Talisco : Oui, il m’amuse ce personnage, il fait un peu partie du décor. Je l’aime parce qu’il est controversé. C’est un personnage qui peut faire rêver mais on peut aussi le détester. A travers lui, on retrouve ces notions de liberté et de brutalité. Il a un côté à la fois classe et décalé, hors-norme. Je ne m’en lasse pas et je n’ai pas fini d’en faire le tour. Il me fait voyager et me permet de créer. C’est le fil conducteur du projet au final.

TMM – Est-ce qu’il vous accompagne sur scène ?

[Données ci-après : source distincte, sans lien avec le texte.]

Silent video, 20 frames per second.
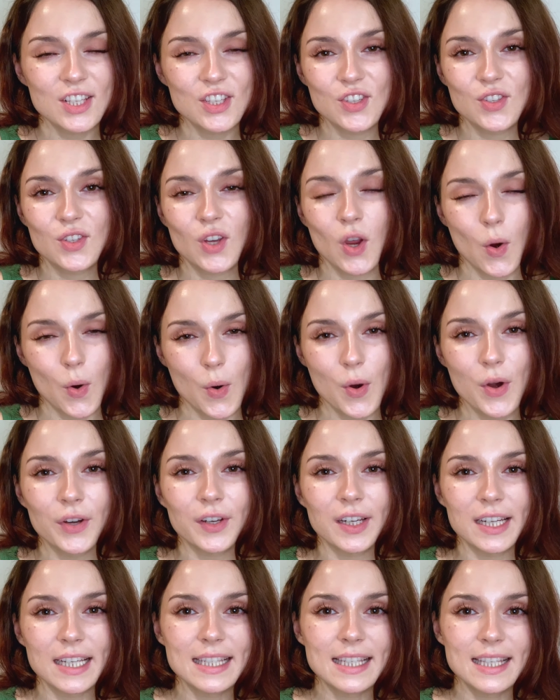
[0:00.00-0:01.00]

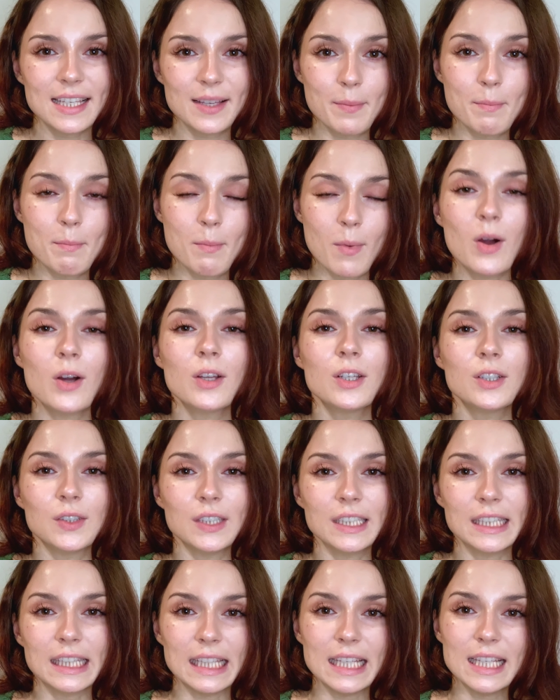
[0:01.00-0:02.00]
core it
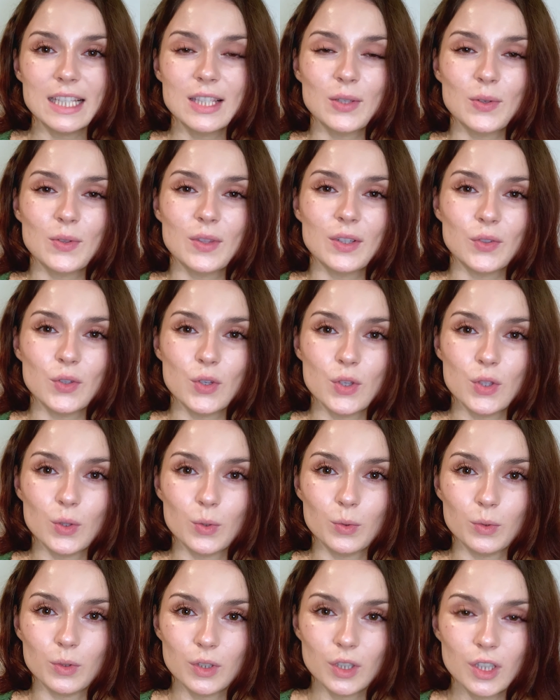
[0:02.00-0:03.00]
moderately so there is
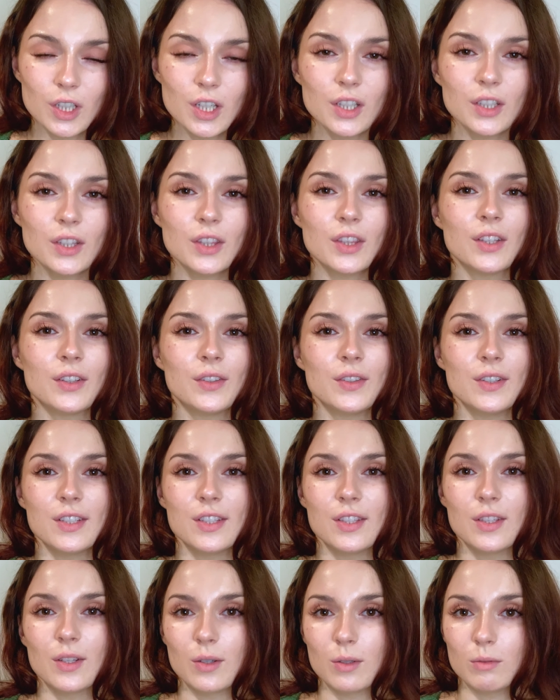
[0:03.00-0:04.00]
no dirt, there
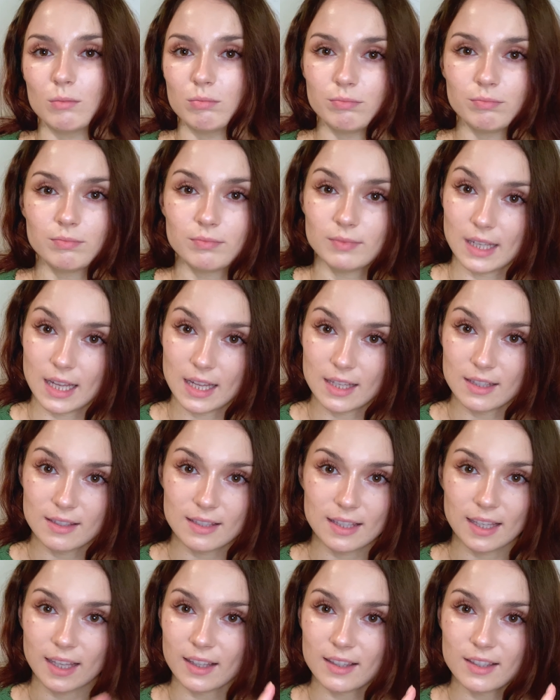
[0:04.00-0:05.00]
is no
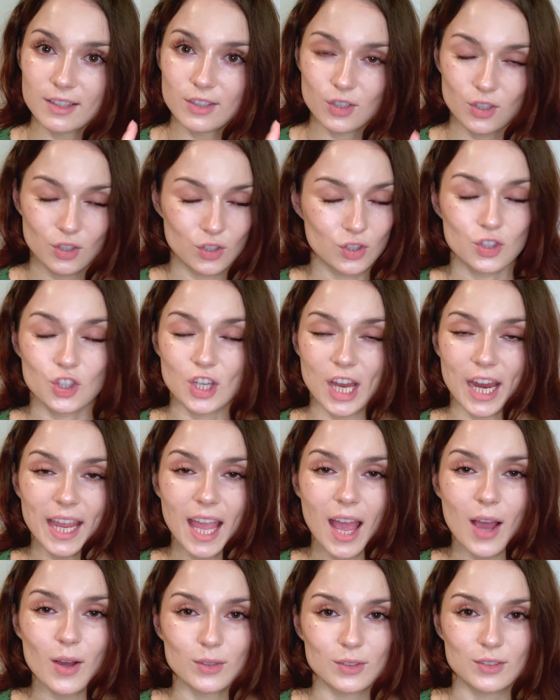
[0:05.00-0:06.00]
insects. Check
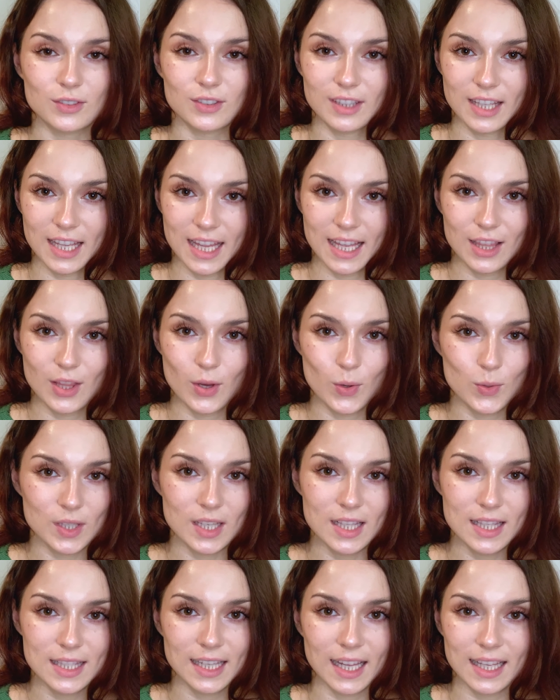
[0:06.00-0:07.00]
out those
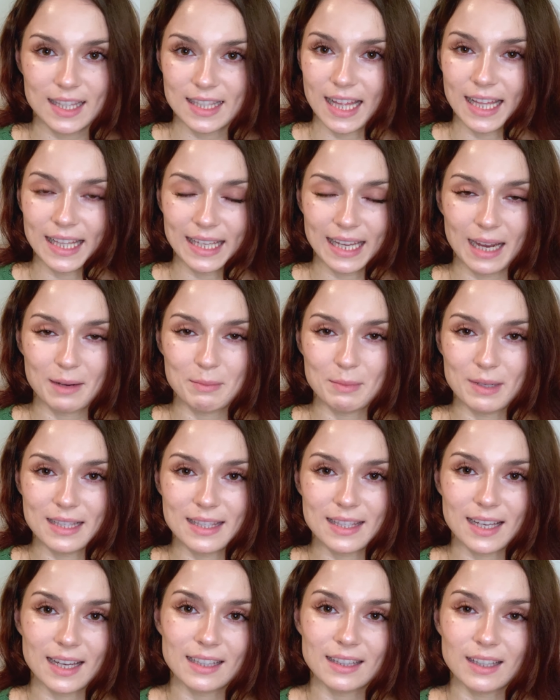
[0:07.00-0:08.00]
insects that can be
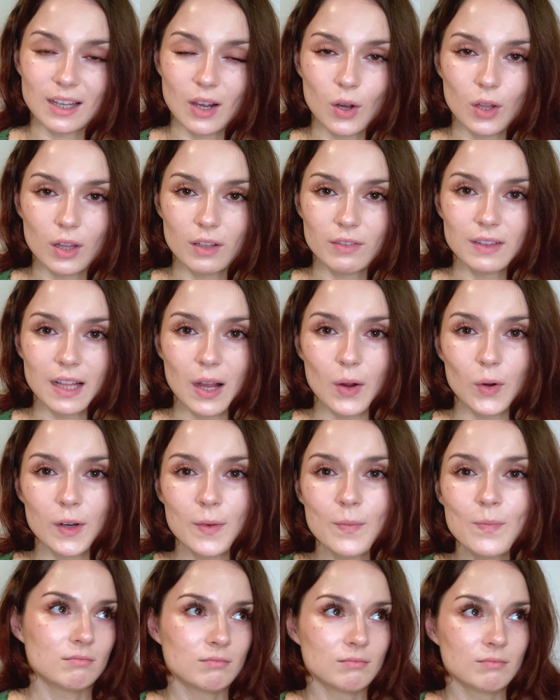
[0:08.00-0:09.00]
inside the
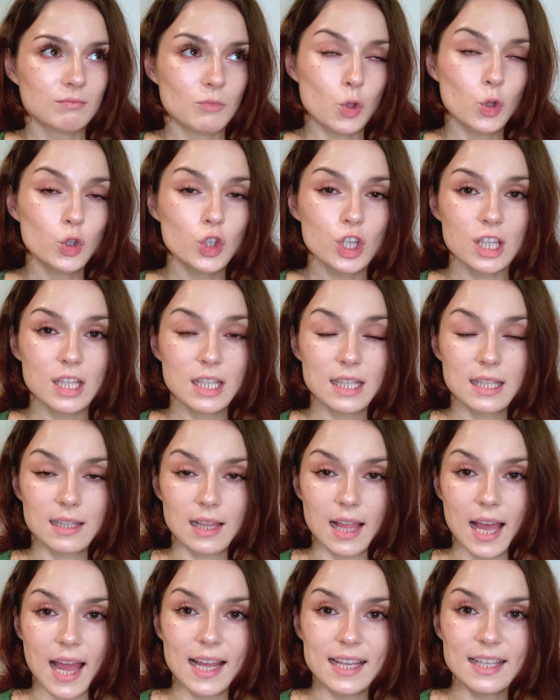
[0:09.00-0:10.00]
cauliflower. You just
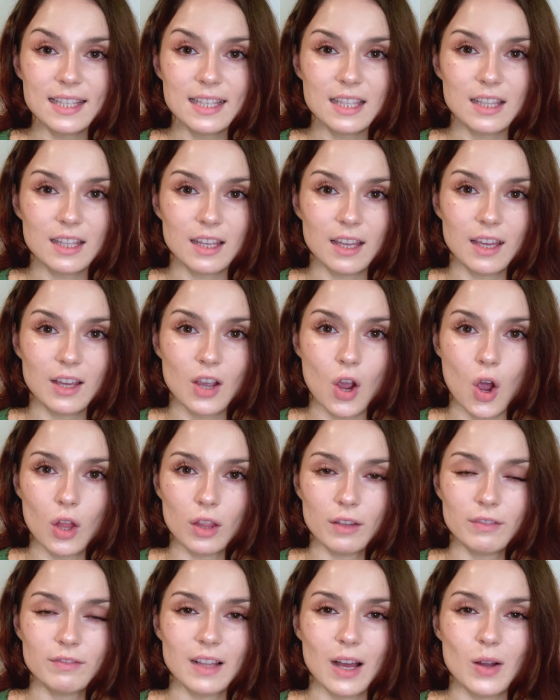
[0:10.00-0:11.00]
slice the
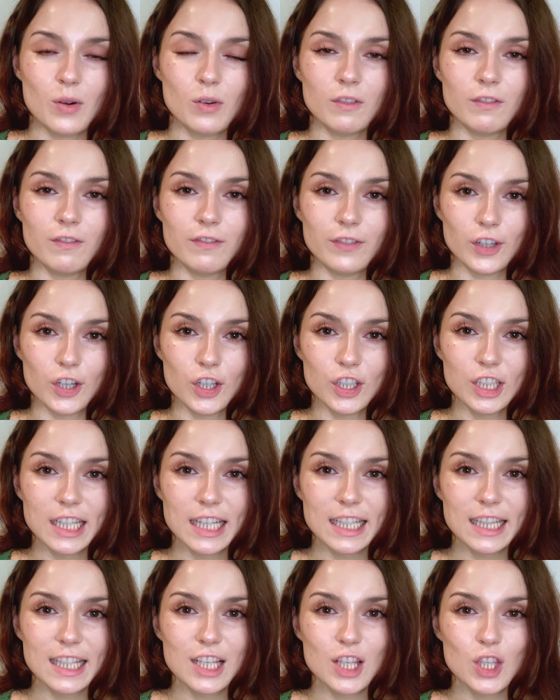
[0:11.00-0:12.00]
cauliflower
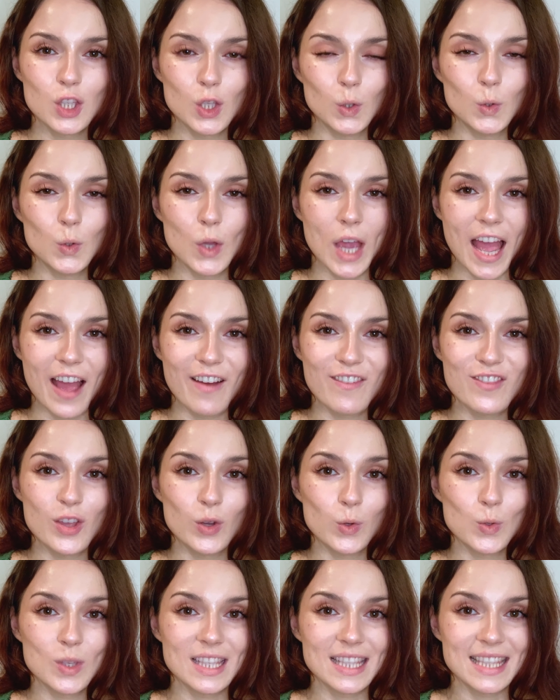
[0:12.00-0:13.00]
vertically so you have
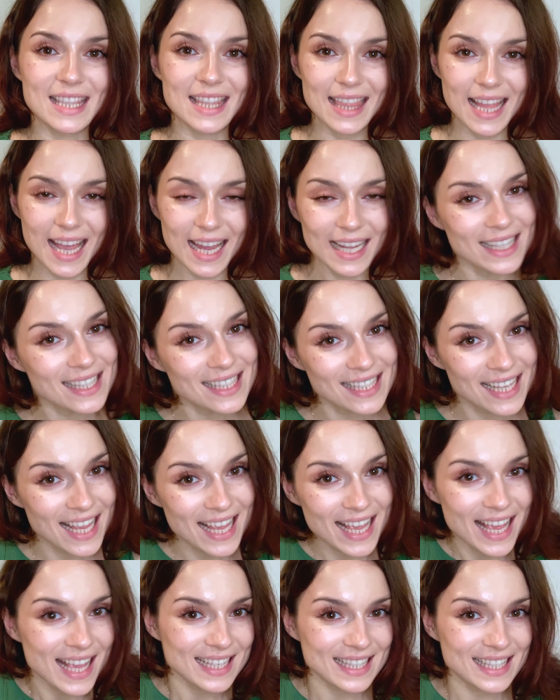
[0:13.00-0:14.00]
those nice
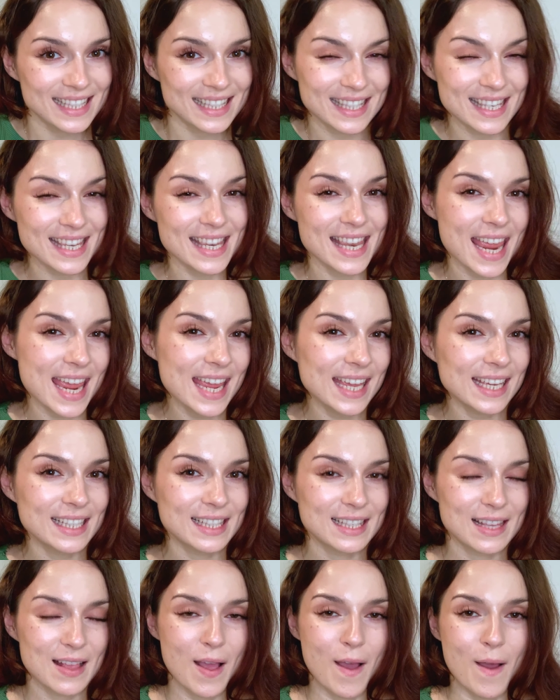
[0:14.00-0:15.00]

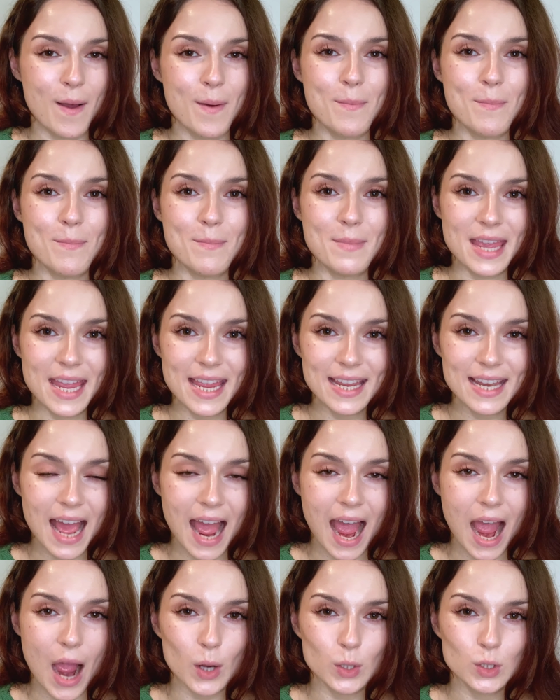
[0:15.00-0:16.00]
steaks made
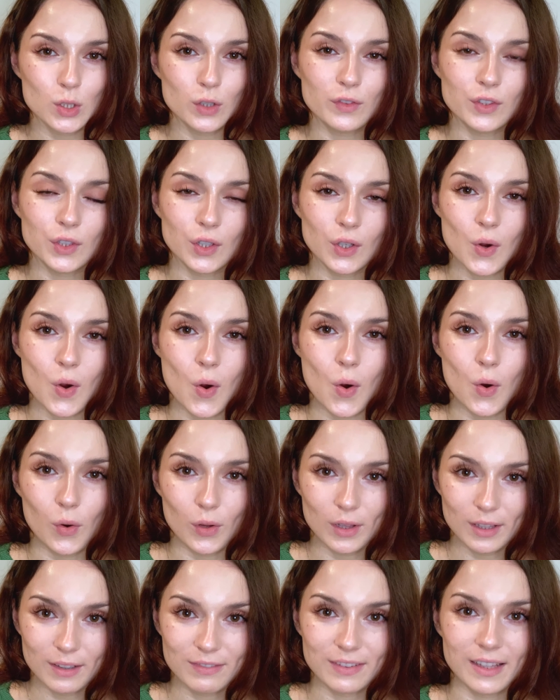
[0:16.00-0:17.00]
out of your
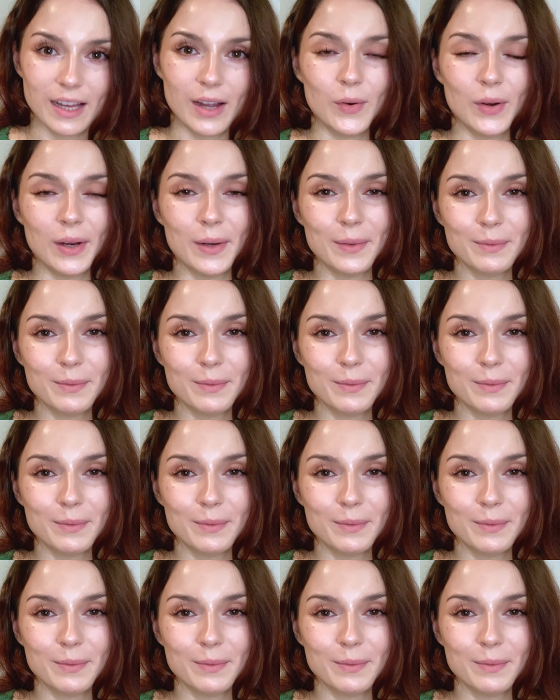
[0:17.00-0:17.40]
cauliflower.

Talisco : Non, quand je monte sur scène je ne porte pas mon chapeau, je ne l’incarne pas forcément. Et c’est le cas également dans la vie quotidienne. La part de moi que j’y mets, c’est cette envie de liberté, ce côté un peu brut parce que je suis comme ça. Donc il y a une part de ce personnage qui me ressemble. En revanche sur scène, ce qu’on livre c’est assez rock, bien qu’elle ne le soit pas quand on écoute l’album. Du fait qu’on soit trois musiciens, on ne peut reproduire les orchestrations en concert. Alors on doit l’adapter, la réécrire et la musique prend alors forme avec des sonorités plus rock, plus brutes.

TMM – On a pu entendre vos titres Sun ou The Keys dans des séries et des pubs, comment s’adapte-t-on à cette notoriété ? Est-ce une fin en soi quand on choisit ce métier ?    

Talisco : Je n’ai jamais eu la sensation de vivre une starisation. Je pense que c’est parce que j’ai commencé la musique sur le tard. Mais ça ne m’a jamais fait rêver d’être quelqu’un de connu et je n’ai pas la sensation de l’être. Ma musique l’est mais moi pas vraiment. Ce que j’aime c’est qu’on prenne ma musique, qu’on la mette sur des images et qu’elle soit diffusée. Que les gens la reconnaisse. Cela me permet aussi de continuer à faire de la musique sans avoir de contraintes financières et ça c’est hyper important aujourd’hui parce que c’est très difficile en tant qu’artiste d’être confortable. J’ai de la chance, je vis un rêve. Je me lève le matin, je fais de la musique, je m’éclate. Et ça me suffit amplement, je me sens libre.

TMM – Si la vie est un voyage, une succession d’instantanés, comment imaginez-vous la suite ? Que rêvez-vous d’accomplir désormais ?

Talisco : Je n’ai pas plus d’ambition que d’être, que de contempler ce qu’il y a autour de moi. Boire un café, ressentir l’air frais traverser mes narines et mes poumons, me sentir bien. Ce sont celles-ci mes ambitions. Je ne vise pas des zéniths. Certains qui recherchent ça diront que c’est super triste, que je dois prendre les devants, que je dois m’éclater. Moi je m’épanouis à faire de la musique sans grosses contraintes. Je suis absolument libre, c’est un luxe absolu. On fait des petits concerts dans des clubs, les gens s’amusent, tout ça reste très humain, familial. Et je n’ai pas envie de me rendre esclave de mon travail dans le seul objectif de satisfaire un égo. La vie ce n’est pas que de la réussite.